Although the Houthis took hostile positions against Ould Cheikh, he remained keen to satisfy them.

 

The last Envoy to Yemen, Martin Griffith

 

The General Secretariat and its envoys have proved a remarkable fact, which is, the more intense the fighting and the Houthi falls in a quagmire, the General Secretariat and its envoy calls upon each other to stop the war and make proposals.

 

Griffith's efforts succeeded in suspending the military operations aimed at liberating Hodeidah and its seaport under the pretext of the humanitarian situation, although the reality indicates that delaying the liberation of Hodeidah and putting the matter for negotiating is an increase of the human cost representing in using the population as human shields.

 

The broad recruitment of children and young people, the disposition of humanitarian aid, the collection of funds that prolong the war, the smuggling of weapons in all ways through the West Coast; in other words, the liberation of Hodeidah by all measures is less costly at the humanitarian level and is not comparable to the greater cost of suspending operations, and the state of non-war and non-peace, which makes the liberation of Hodeidah more expensive.

 

There is many evidences that the United Nations Secretariat does not abide by UN Security Council resolutions and ignores many of Houthi's actions, which are the cause of a broad humanitarian crisis and that there is no logical explanation for the conduct of the Secretariat and its envoys.

 

The position of the Authority

 

The position of the Authority remains constant through being based to the references and alerting the UN envoy that there are fundamental differences between the legal authority and a rebel group and that the issues should be arranged as follows:

 

Humanitarian issues: These include the release of detainees and abductees.
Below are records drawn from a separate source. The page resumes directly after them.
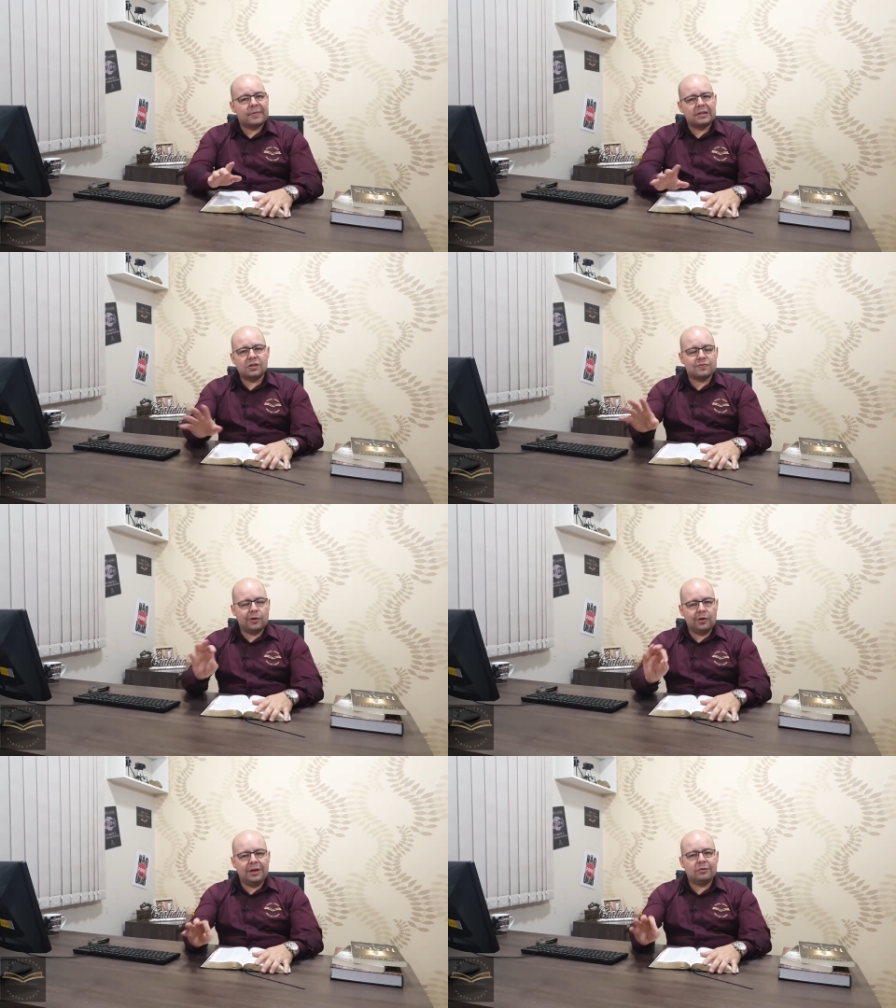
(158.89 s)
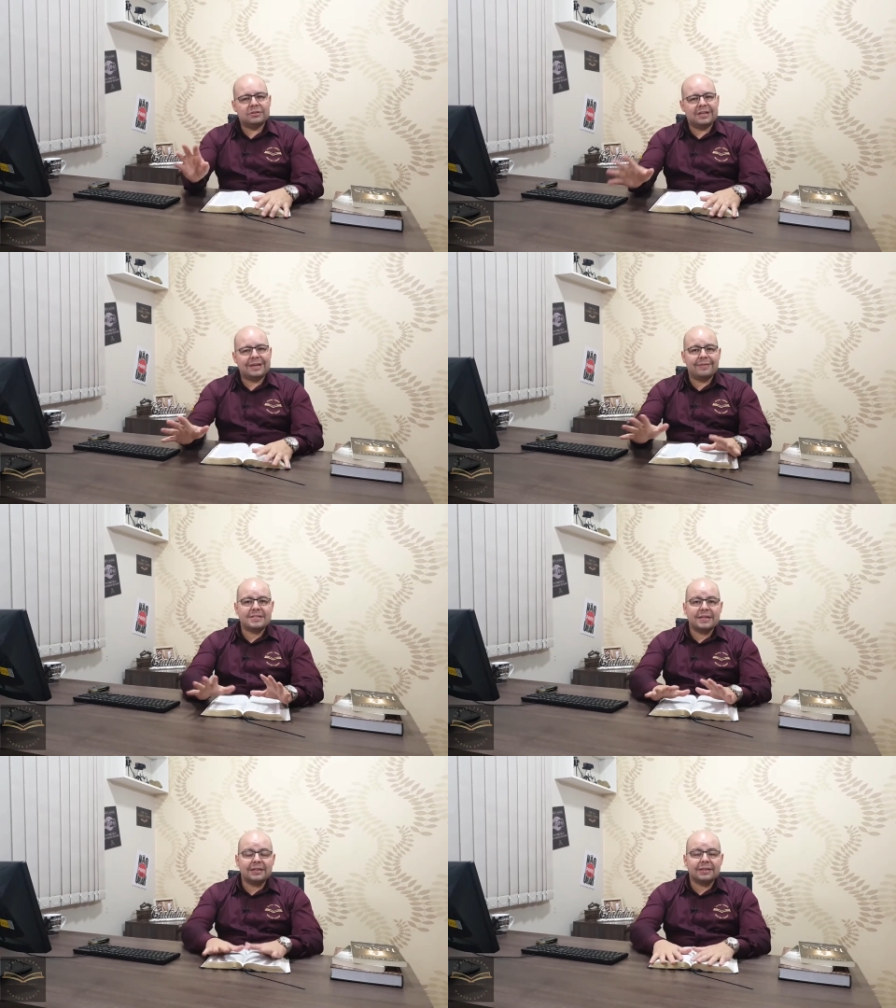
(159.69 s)
Deus falou: Não, já estava
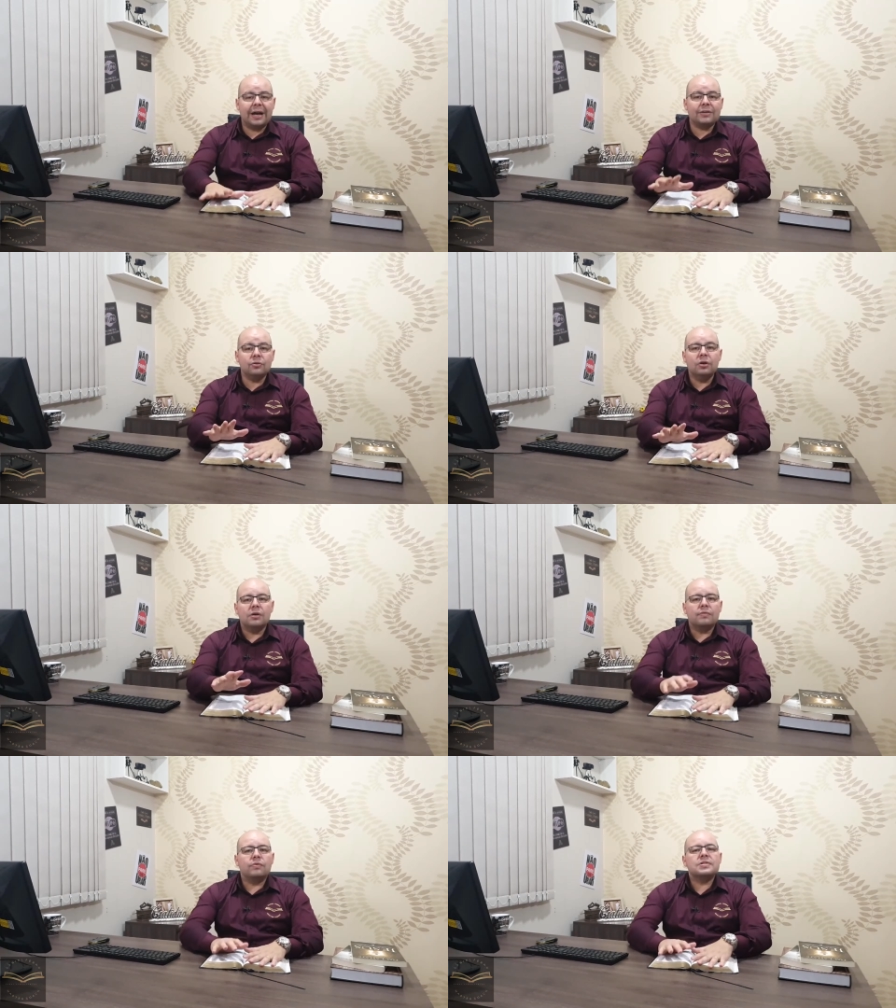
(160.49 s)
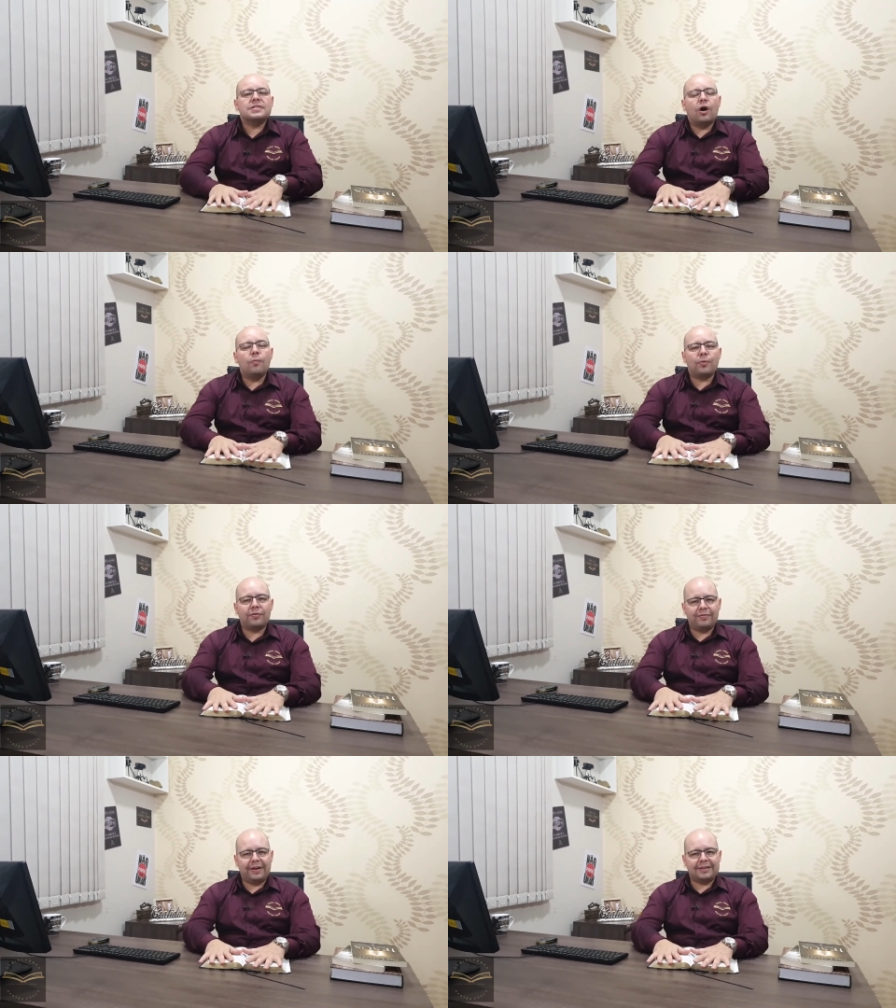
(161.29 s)
acertado, você é um
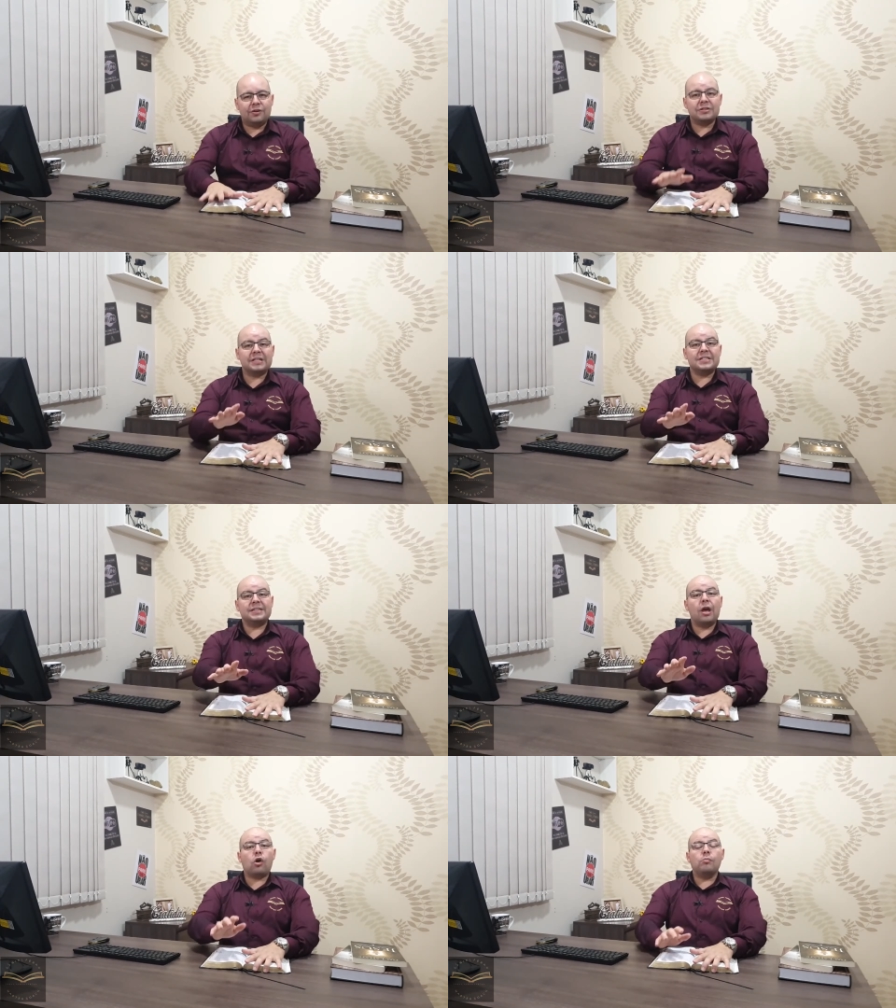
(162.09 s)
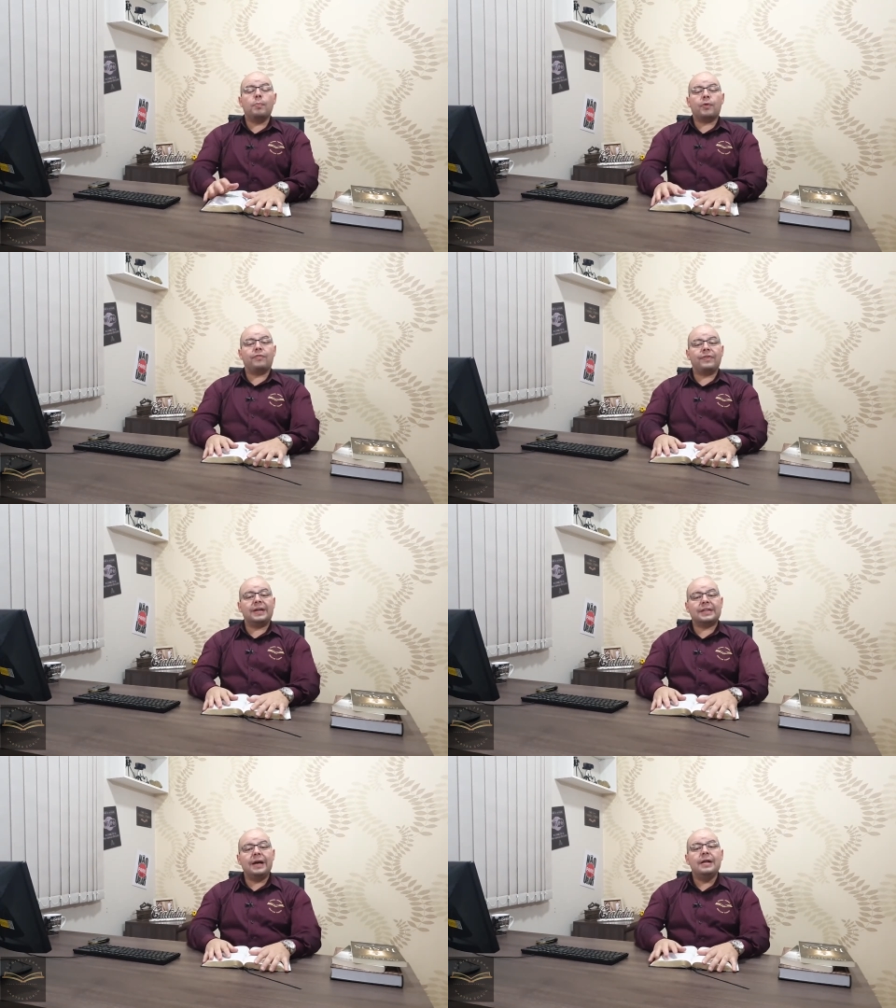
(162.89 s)
profeta. Eu já te dei como
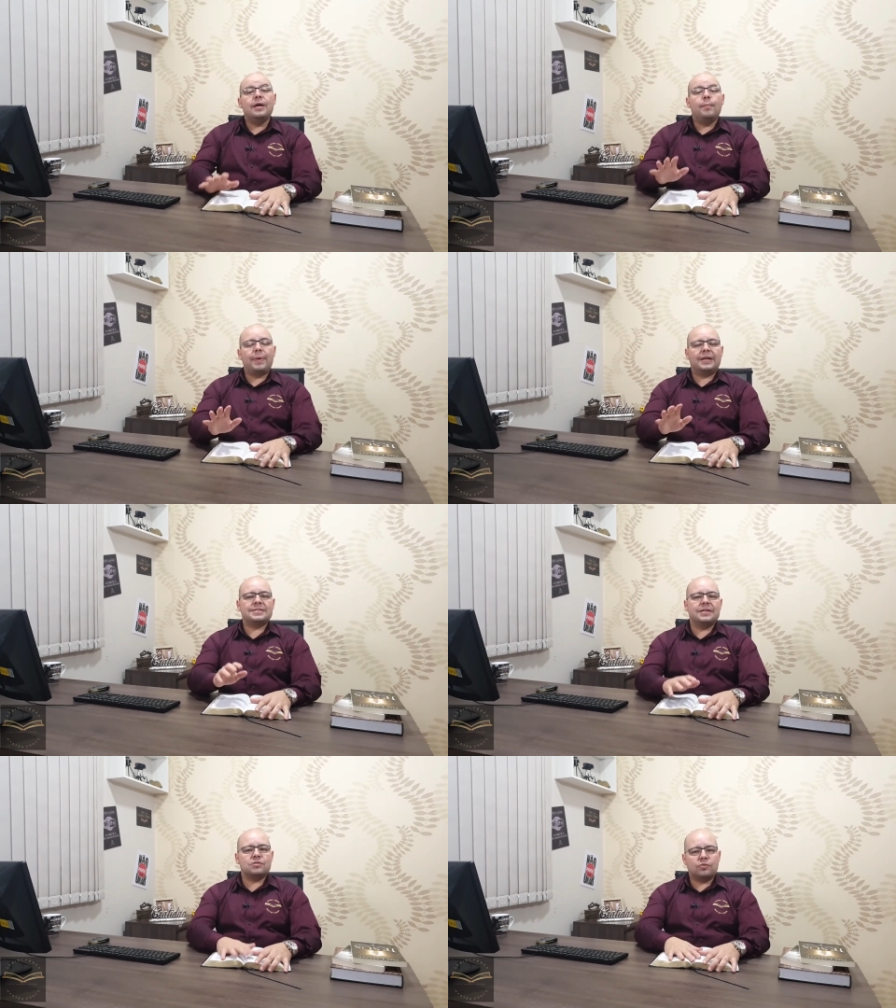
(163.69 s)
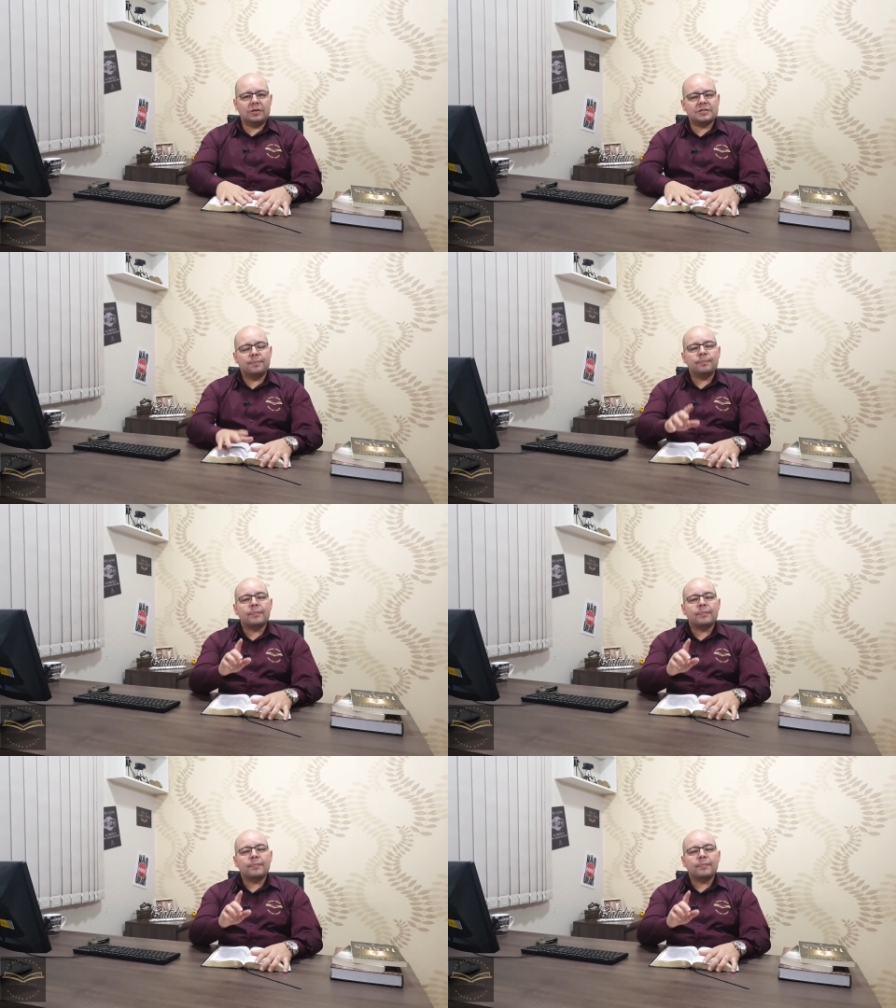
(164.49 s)
profeta pelas nações.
As well as the delivery of aid to those in need wherever they are, noting that the Houthis holds humanitarian aid and acts with that, which leads to the humanitarian crisis.

 

Security issues: It means pulling out of cities and handing over weapons and state institutions. 

 

Political issues: The arrangement for the establishment of a national unity government and not the synchronization as presented by Ould Cheikh since the beginning of his duties as an envoy.

 

The results

 

There is a wide discrepancy between the UN Security Council on the one hand and the United Nations Secretariat represented by the Secretary-General's Envoy.

 

There is use of the Houthis as a bargaining paper between the EU and Iran, and the UN Secretary-General's Envoy Martin Griffith enjoys broad European support.

 

There is a wide gap between the authority and the UN envoy.

 

The Authority is depends on law, as being a legal authority, and the three references representing the rock that various attempts are collided with to achieve the goals of the Houthis carried by the UN envoy.

 

The different actors cannot go beyond the references and all they do is prolong the crisis and the war.